Ablations and Efficiency
Ablation studies confirm the necessity of all three feedback signal types for optimal performance. The exclusion of any single signal leads to measurable degradation. The validation process for synthesized tasks emerges as critical: removing validation yields a sharp performance drop, highlighting the risk of training collapse under unconstrained data synthesis. The closed-loop regime is shown to outperform open-loop baselines, static synthetic data, and unguided random exploration in all metrics.
Task Complexity and Data Enrichment
Behavioral analyses indicate that synthesized tasks exhibit greater compositional and operational complexity versus original data, promoting longer horizons and richer, multi-turn dependencies (see Figures 6 and 7 for BFCL case studies and interaction turn distributions). AppWorld tasks generated by CoEvolve feature more intricate control-flow and state alignment challenges compared to baseline tasks (Figure 6).
Implications and Future Directions
The practical implication is clear: closed-loop, signal-driven data evolution supports both enhanced final policy performance and efficient, scalable training for LLM agents, closing much of the gap between open and closed-source models. Theoretically, CoEvolve exemplifies a curriculum learning instantiation tailored via endogenous agent performance signals and establishes a blueprint for self-adaptive RL pipelines at scale.

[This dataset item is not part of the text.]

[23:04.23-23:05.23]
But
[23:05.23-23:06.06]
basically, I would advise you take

Potential future directions include:
- Expansion and diversification of feedback signals, e.g., by leveraging uncertainty quantification and richer behavioral metrics.

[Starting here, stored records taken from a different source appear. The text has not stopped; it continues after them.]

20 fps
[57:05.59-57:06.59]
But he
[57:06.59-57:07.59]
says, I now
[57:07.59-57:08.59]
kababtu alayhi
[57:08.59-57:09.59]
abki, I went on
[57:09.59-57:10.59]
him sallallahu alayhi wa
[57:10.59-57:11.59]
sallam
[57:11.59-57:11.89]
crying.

- Robustification of the early-stage feedback loop to mitigate noise when agent competence is low.
- Safety-critical extensions involving human oversight, adversarial filtering, or automated risk-sensitive validation.
Conclusion
CoEvolve substantiates that agent-data mutual evolution, operationalized as a structured, closed-loop RL process, enables consistent and robust improvements in LLM agent learning across domains. The framework provides a scalable, annotation-free pathway for curriculum adaptation, with both efficiency and generalization advantages over static or open-loop synthetic RL training approaches. The proposed paradigm is poised to inform subsequent developments in continual agent learning, self-improving systems, and deployment-safe RL for complex, interactive environments.